(Saved data entries)

========================================================================

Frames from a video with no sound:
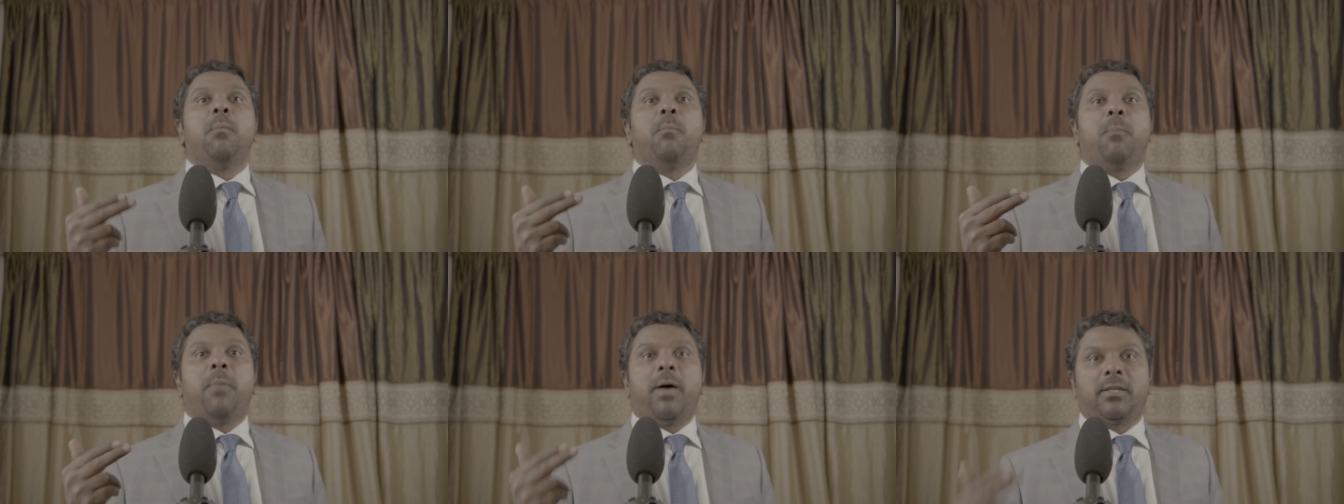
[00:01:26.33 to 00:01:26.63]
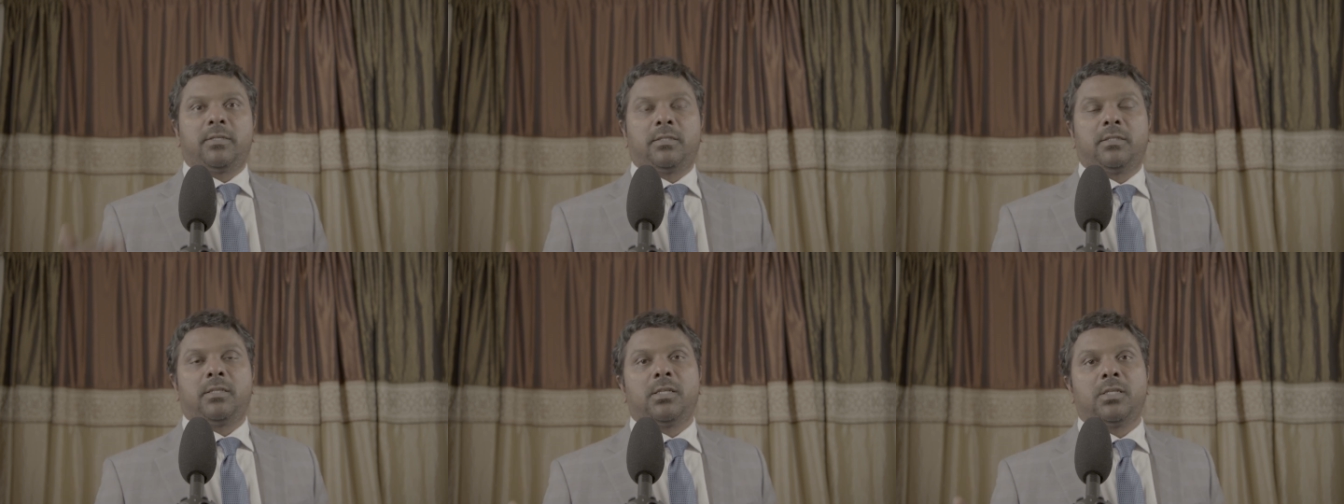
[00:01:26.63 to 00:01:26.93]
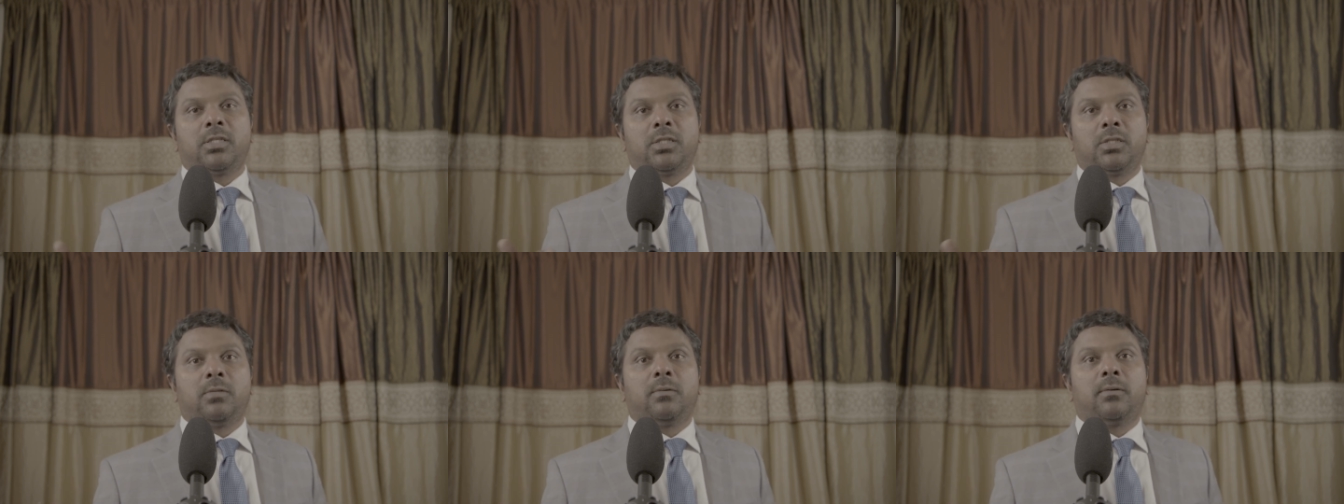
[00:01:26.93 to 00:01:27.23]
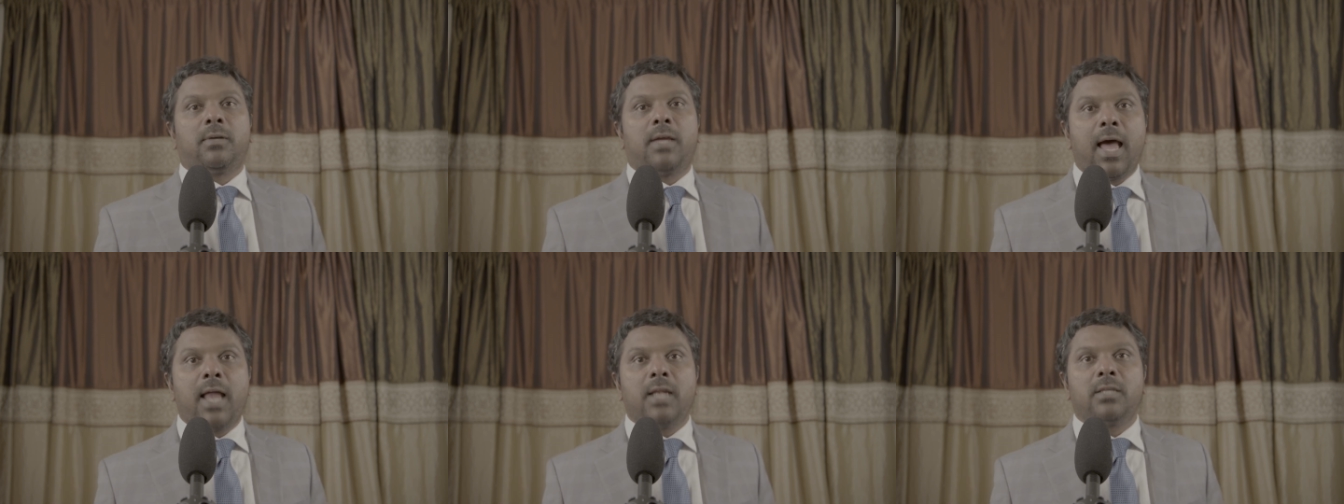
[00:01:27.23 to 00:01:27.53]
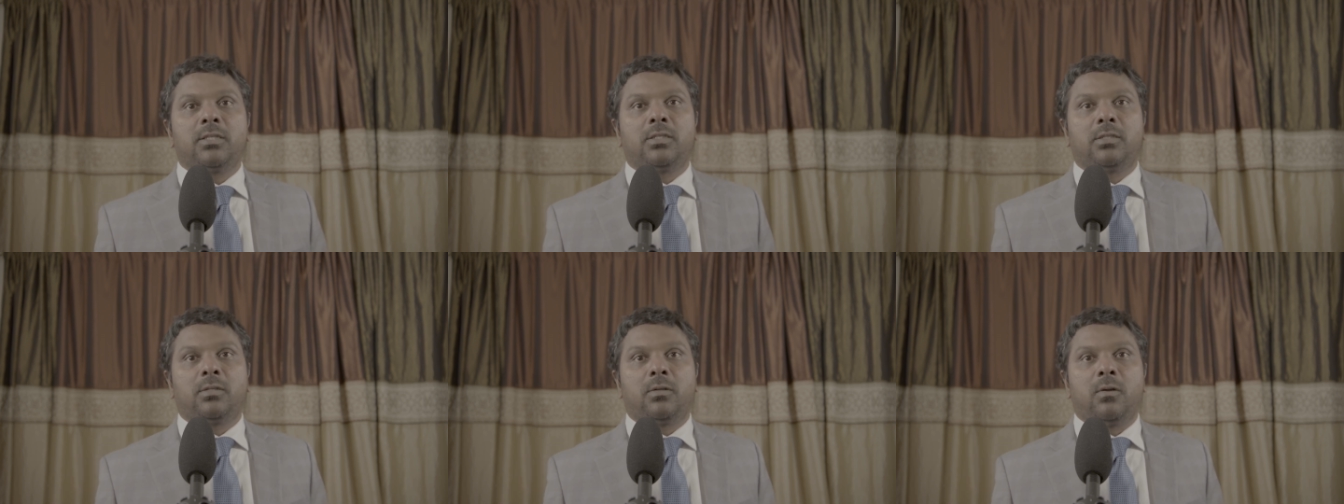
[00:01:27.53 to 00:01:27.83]
persons to
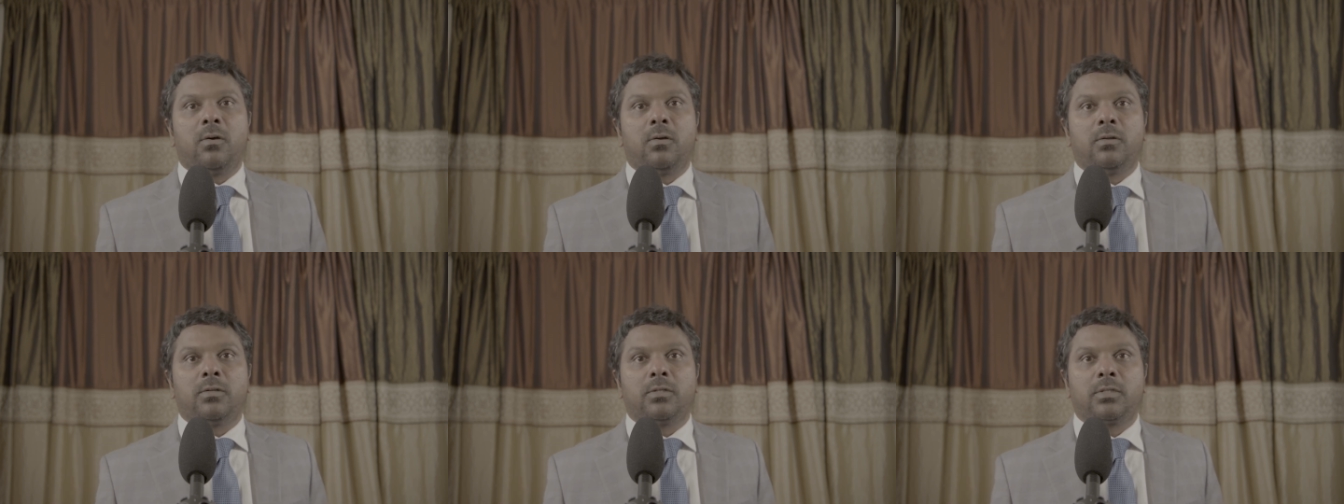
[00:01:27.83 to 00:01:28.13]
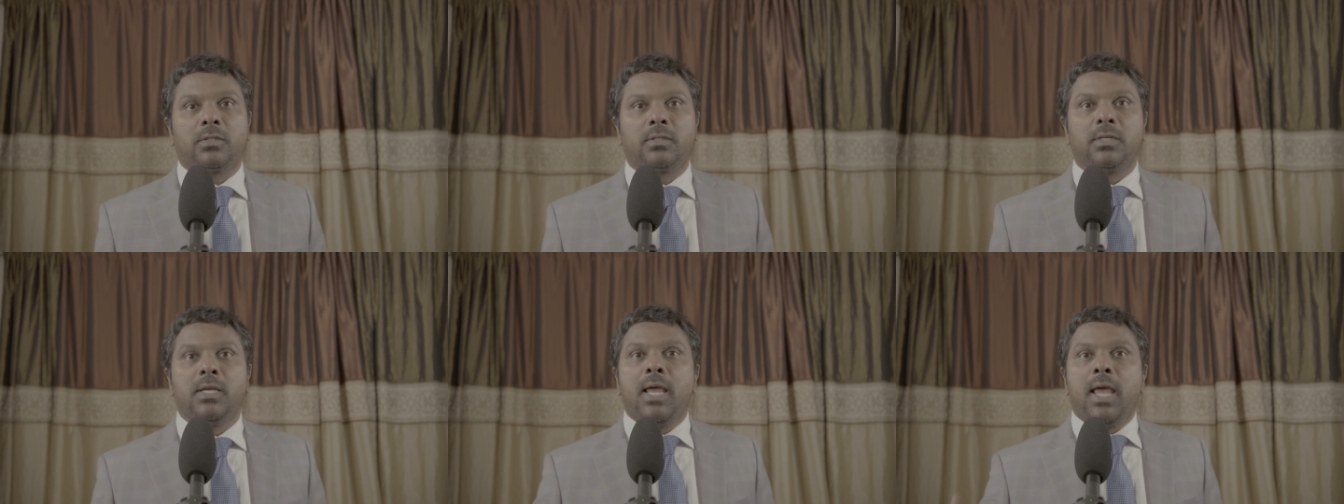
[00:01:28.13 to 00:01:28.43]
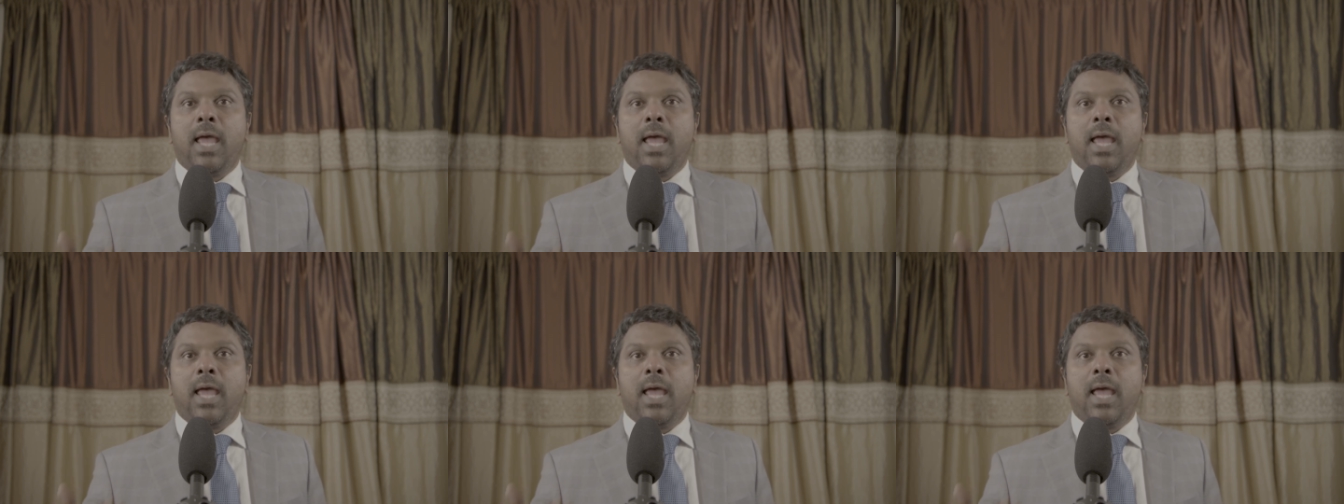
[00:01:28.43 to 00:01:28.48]
gallstones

========================================================================

**Requirement:** Copy the records exactly. Skip the images.

**Worked solution:**
Frames from a video with no sound:
[00:01:26.33 to 00:01:26.63]
[00:01:26.63 to 00:01:26.93]
[00:01:26.93 to 00:01:27.23]
[00:01:27.23 to 00:01:27.53]
[00:01:27.53 to 00:01:27.83]
persons to
[00:01:27.83 to 00:01:28.13]
[00:01:28.13 to 00:01:28.43]
[00:01:28.43 to 00:01:28.48]
gallstones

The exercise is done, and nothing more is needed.